Cette justesse dans l’histoire se retrouve dans la photographie. C’est un film incroyablement respectueux. Les corps qui s’aiment ne sont pas exhibés, les cris ne sont pas surjoués (suivez mon regard). La caméra ne sait pas où se mettre, face à la gêne des actrices. Elle respecte l’intimité d’un rapport entre deux femmes. La couverture jetée sur les corps nous suggère ce qu’il se passe et qu’on comprend fort bien. Ah et c’est vrai. On se reconnaît dans ces gestes familiers, ces mains complices, ces corps emmêlés. Ils sont beaux, d’ailleurs, dans leur vérité, nus. On n’est pas dans une sitcom. Les filles qu’on voit ne font pas toutes du 34 et n’ont pas des kilomètres de jambes hyper-musclées. Elles sont comme nous. Elles ont des hanches, elles ont un peu de bide. Et elles sont belles. Ces scènes-là nous parlent de nous, de nos corps, de notre façon d’aimer. Et c’est bon de voir se créer cet espace intime et complice à l’écran. On ne peut qu’être émue : c’est un cadeau.
Il n’y a pas d’objets dans ce film, il y a des gens qui s’aiment, et dont on respecte l’amour.

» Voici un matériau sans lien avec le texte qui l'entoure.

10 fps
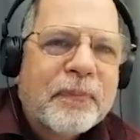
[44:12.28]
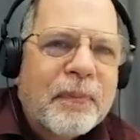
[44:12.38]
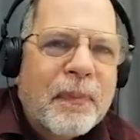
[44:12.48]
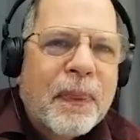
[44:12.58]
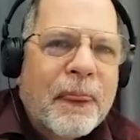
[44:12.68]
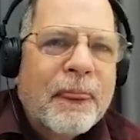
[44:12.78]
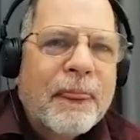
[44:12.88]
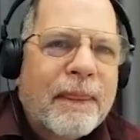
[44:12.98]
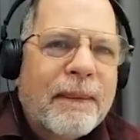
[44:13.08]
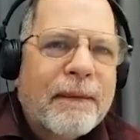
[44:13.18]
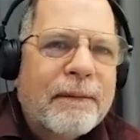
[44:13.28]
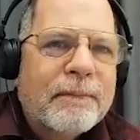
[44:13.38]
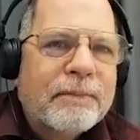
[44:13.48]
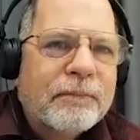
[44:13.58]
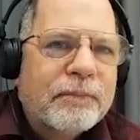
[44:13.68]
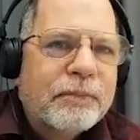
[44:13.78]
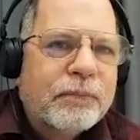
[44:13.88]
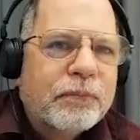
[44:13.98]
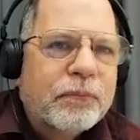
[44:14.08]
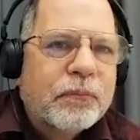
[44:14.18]

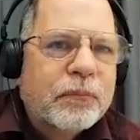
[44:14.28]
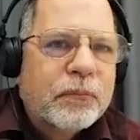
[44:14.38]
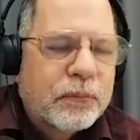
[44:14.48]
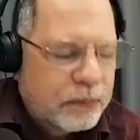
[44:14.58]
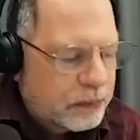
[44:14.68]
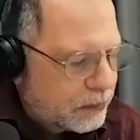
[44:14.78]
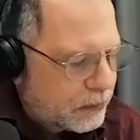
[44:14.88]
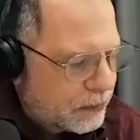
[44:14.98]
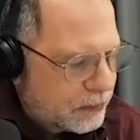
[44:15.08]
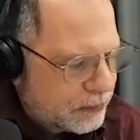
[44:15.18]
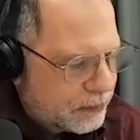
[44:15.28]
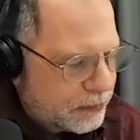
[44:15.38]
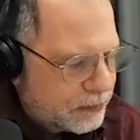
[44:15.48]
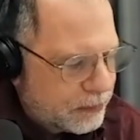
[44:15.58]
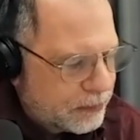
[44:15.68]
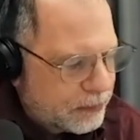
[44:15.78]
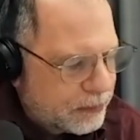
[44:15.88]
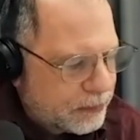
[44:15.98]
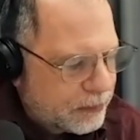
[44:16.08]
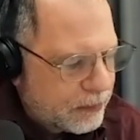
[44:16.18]

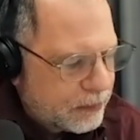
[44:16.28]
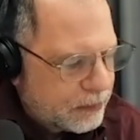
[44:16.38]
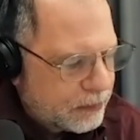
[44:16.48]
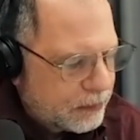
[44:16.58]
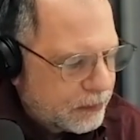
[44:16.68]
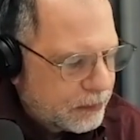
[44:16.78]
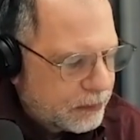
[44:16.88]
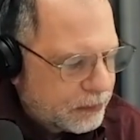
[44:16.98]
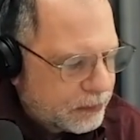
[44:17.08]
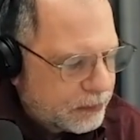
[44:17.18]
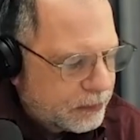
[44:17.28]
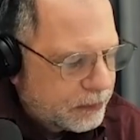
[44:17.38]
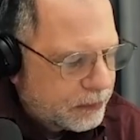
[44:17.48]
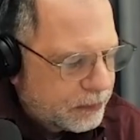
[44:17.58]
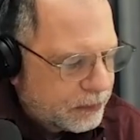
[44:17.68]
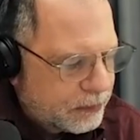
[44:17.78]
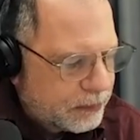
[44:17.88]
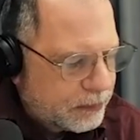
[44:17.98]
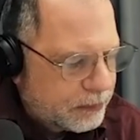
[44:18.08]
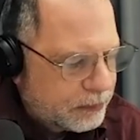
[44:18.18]

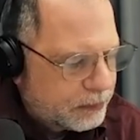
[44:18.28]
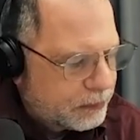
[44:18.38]
(silent)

Ce film est l’occasion de rappeler, dans une fresque joyeuse et colorée, ce que voulait dire être une femme dans les années 70. Et, de surcroît, une femme qui aime les femmes. Le courage que cela représentait. Le danger dans chaque geste, dans chaque regard. Le fait que l’homosexualité était une maladie et que ça se traitait à l’hôpital. Aux électrochocs. Il faudra attendre 1992 pour que l’OMS se rende compte que nous n’étions pas une troupe de fous, mais des gens qui s’aiment. Il faudra également attendre encore longtemps pour que cela se fasse qu’une femme travaille et gagne son salaire. Pas qu’elle pioche dans celui de son mari. Le courage de ces deux femmes se mesure à l’aune d’une époque où la révolution de 68 est passée par là, mais où tout reste encore à faire.

C’est cette histoire-là, qui nous parle du courage d’être, qu’on nous demande par défaut parce que nous ne vivons pas dans les clous, et de la force de cet amour, qui éclate dans ce film. J’ai pleuré à la fin. Allez voir ce film.